The primary outcome measures of PFS (measured by Response Evaluation Criteria in Solid Tumors [RECIST] 1.1 as assessed by blinded central imaging) and OS, were both evaluated for a time frame of up to 24 months.⁵ The study’s secondary outcome measures were overall response rate per RECIST 1.1 as assessed by blinded central imaging for a time frame of up to 24 months, duration of response per RECIST 1.1 as assessed by blinded central imaging for a time frame of up to 24 months, number of patients who experienced an adverse event (AE), evaluated for a time frame of up to 27 months, and number of patients who discontinued study treatment due to an AE, measured for a time frame of up to 24 months.⁵

In the study regimen, pembrolizumab demonstrated a safety profile consistent with that previously observed.¹

References
1. Merck’s KEYTRUDA® (pembrolizumab) significantly improved overall survival and progression-free survival as first-line treatment in combination with pemetrexed and platinum chemotherapy for patients with metastatic nonsquamous non-small cell lung cancer (KEYNOTE-189). January 16, 2018. www.businesswire.com/news/home/20180116005680/en/Mercks-KEYTRUDA-pembrolizumab-Significantly-Improved-Survival-Progression-Free. Accessed January 23, 2018.

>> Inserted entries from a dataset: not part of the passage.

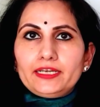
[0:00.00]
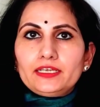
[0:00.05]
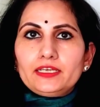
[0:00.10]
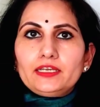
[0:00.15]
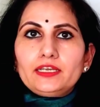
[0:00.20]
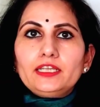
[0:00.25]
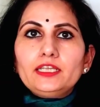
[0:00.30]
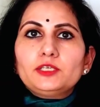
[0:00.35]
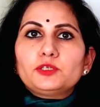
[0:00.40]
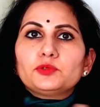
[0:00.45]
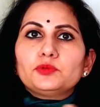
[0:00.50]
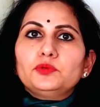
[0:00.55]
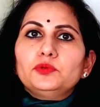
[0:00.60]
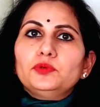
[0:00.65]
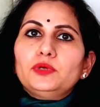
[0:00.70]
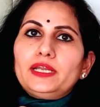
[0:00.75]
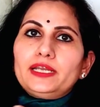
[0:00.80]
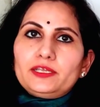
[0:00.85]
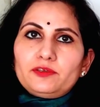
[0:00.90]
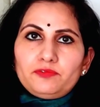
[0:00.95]
degree
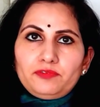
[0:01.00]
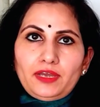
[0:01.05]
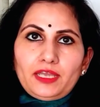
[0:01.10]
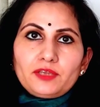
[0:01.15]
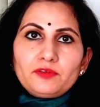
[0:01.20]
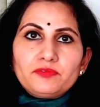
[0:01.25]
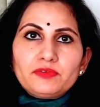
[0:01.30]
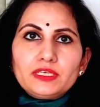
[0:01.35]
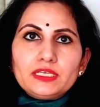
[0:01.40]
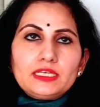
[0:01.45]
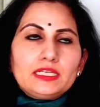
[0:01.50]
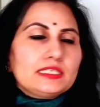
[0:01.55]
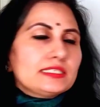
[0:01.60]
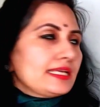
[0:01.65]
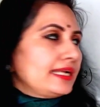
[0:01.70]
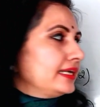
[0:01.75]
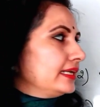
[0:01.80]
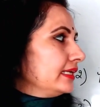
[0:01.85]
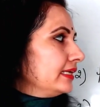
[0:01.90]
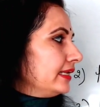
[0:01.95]
to 85 degree
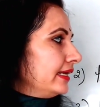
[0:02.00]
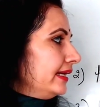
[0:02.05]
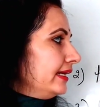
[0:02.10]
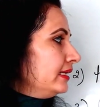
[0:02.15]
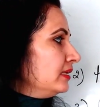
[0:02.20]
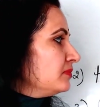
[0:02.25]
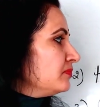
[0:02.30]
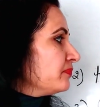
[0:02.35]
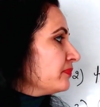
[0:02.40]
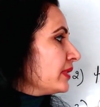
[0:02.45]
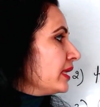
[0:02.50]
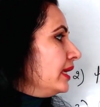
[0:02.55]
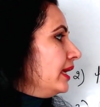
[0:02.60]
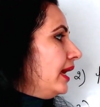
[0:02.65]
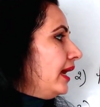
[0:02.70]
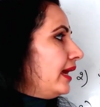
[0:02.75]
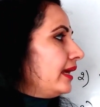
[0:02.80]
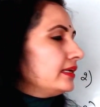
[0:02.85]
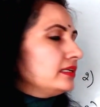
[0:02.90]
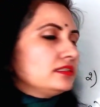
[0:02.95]
centigrade.
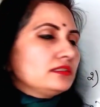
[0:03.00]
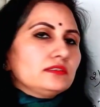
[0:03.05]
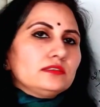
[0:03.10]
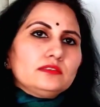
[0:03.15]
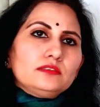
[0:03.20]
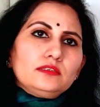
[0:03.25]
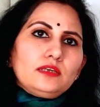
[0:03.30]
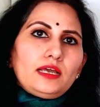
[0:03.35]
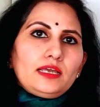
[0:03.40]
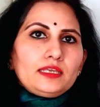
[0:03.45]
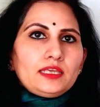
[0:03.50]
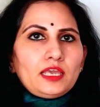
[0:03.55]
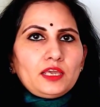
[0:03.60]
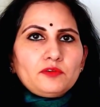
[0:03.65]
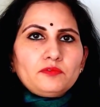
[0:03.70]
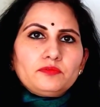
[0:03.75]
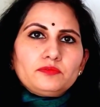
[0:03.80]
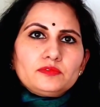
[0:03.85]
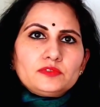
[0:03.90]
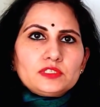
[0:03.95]
And I
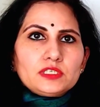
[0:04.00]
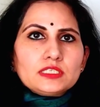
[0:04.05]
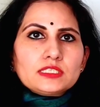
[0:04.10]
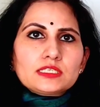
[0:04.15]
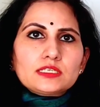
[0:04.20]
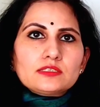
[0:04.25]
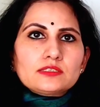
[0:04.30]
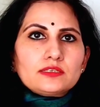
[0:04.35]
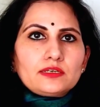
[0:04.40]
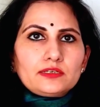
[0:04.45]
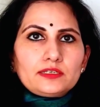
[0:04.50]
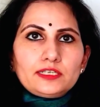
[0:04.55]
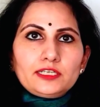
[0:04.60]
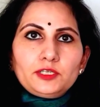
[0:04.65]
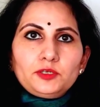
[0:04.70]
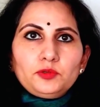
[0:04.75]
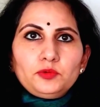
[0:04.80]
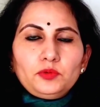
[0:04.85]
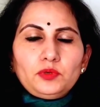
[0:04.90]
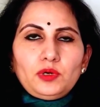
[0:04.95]
have just asserted
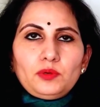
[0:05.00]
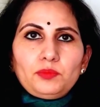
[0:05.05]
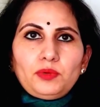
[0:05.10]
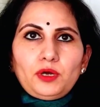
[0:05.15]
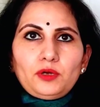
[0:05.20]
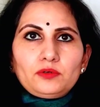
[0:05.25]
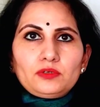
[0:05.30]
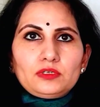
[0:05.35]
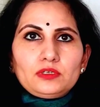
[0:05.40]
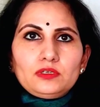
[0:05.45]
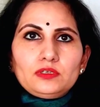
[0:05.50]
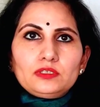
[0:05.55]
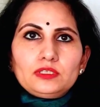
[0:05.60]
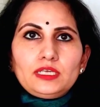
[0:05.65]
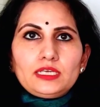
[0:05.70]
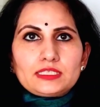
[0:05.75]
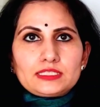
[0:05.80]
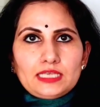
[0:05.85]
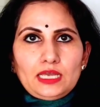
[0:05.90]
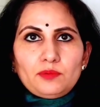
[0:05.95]
you about
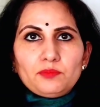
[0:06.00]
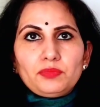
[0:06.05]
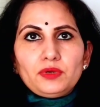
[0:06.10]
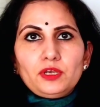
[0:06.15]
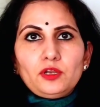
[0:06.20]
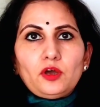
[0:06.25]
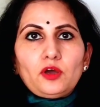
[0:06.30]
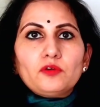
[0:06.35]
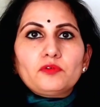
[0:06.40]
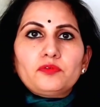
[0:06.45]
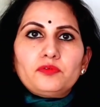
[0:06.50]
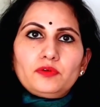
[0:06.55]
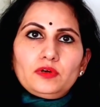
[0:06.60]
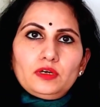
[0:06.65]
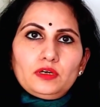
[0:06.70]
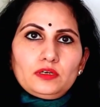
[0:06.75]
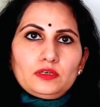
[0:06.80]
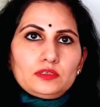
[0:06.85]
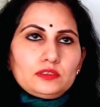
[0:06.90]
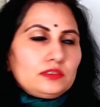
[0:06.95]
the example of
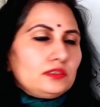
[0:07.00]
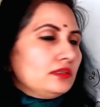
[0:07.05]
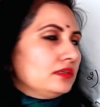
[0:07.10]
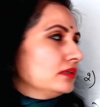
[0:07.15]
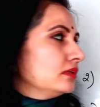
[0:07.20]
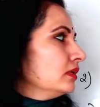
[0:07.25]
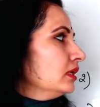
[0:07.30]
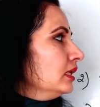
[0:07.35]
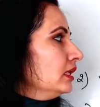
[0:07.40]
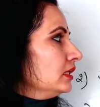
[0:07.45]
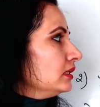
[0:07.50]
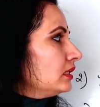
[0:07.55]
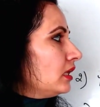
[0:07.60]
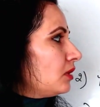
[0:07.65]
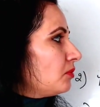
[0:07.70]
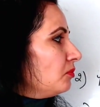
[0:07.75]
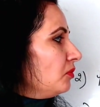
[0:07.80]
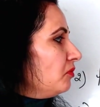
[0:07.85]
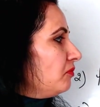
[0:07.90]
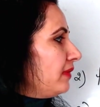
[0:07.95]
the
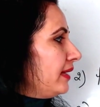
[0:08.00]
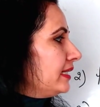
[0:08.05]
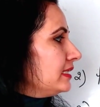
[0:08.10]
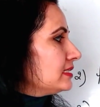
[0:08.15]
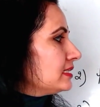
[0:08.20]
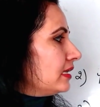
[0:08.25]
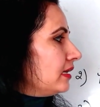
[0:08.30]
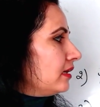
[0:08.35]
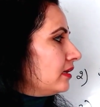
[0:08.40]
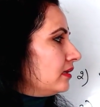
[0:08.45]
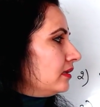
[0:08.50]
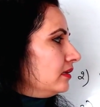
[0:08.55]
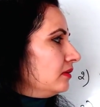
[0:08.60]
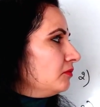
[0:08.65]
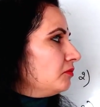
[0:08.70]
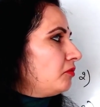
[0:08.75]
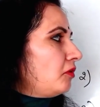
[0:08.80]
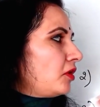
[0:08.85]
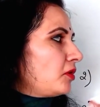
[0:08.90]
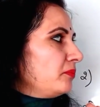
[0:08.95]
thermophytes are
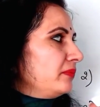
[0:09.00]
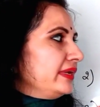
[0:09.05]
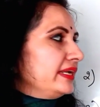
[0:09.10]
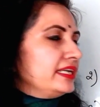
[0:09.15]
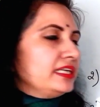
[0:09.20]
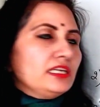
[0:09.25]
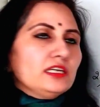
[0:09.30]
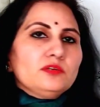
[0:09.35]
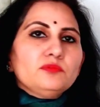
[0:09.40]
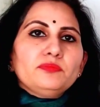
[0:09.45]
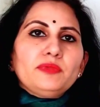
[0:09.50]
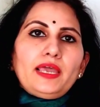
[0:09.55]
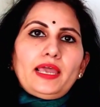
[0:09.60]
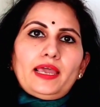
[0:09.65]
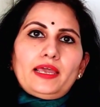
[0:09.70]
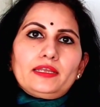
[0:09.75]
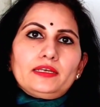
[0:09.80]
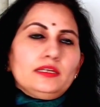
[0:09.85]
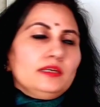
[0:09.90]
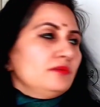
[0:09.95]
Formedium
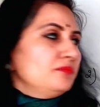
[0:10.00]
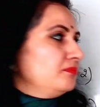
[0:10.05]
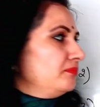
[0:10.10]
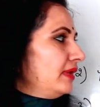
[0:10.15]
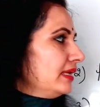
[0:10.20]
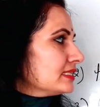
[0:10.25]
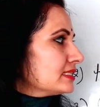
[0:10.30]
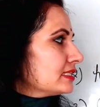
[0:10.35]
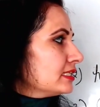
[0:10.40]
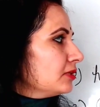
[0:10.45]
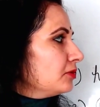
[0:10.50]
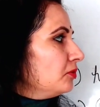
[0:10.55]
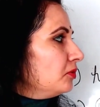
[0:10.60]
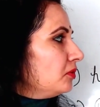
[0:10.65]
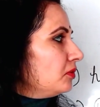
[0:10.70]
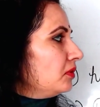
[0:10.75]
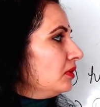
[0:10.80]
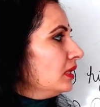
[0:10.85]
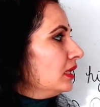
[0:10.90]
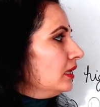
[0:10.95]
and
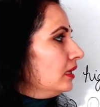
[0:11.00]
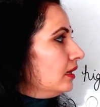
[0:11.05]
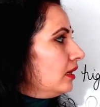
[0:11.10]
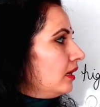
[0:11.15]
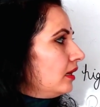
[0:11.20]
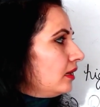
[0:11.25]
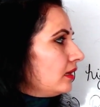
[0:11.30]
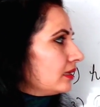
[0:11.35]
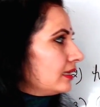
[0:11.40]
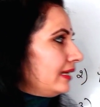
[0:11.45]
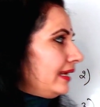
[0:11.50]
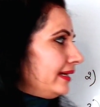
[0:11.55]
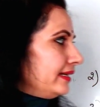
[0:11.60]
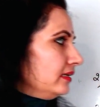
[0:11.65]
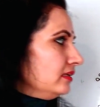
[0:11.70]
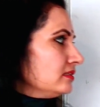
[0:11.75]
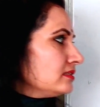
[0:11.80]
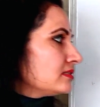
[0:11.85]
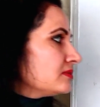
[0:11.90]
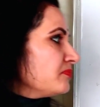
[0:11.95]

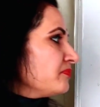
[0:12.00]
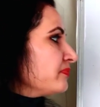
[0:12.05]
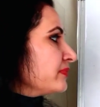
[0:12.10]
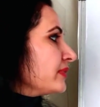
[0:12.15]
Mastigocladus.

2. Merck. Mechanism of action of KEYTRUDA® (pembrolizumab). www.keytruda.com/hcp/mechanism-of-action/. Accessed January 24, 2018.

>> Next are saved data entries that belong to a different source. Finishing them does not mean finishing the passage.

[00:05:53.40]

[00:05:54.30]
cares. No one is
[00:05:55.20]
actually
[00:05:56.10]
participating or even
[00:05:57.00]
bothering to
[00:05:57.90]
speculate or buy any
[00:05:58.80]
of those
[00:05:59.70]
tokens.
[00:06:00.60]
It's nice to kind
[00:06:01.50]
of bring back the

3. ASCO Post. FDA approves pembrolizumab as first-line combination therapy with pemetrexed and carboplatin for metastatic nonsquamous NSCLC. May 11, 2017. www.ascopost.com/News/55616. Accessed January 24, 2017.
4. Hall RD, Gadgeel SM, Garon EB, et al. Phase 3 study of platinum-based chemotherapy with or without pembrolizumab for first-line metastatic, nonsquamous non-small cell lung carcinoma (NSCLC): KEYNOTE-189. J Clin Oncol. 34:15 Suppl. DOI: 10.1200/JCO.2016.34.15_suppl.TPS9104. Epub before print.
5. Clinicaltrials.gov. Study of Pemetrexed+Platinum Chemotherapy With or Without Pembrolizumab (MK-3475) in Participants With First Line Metastatic Nonsquamous Non-small Cell Lung Cancer (MK-3475-189/KEYNOTE-189). Updated December 1, 2017. www.clinicaltrials.gov/ct2/show/NCT02578680?term=NCT02578680&rank=1. Accessed January 22, 2018.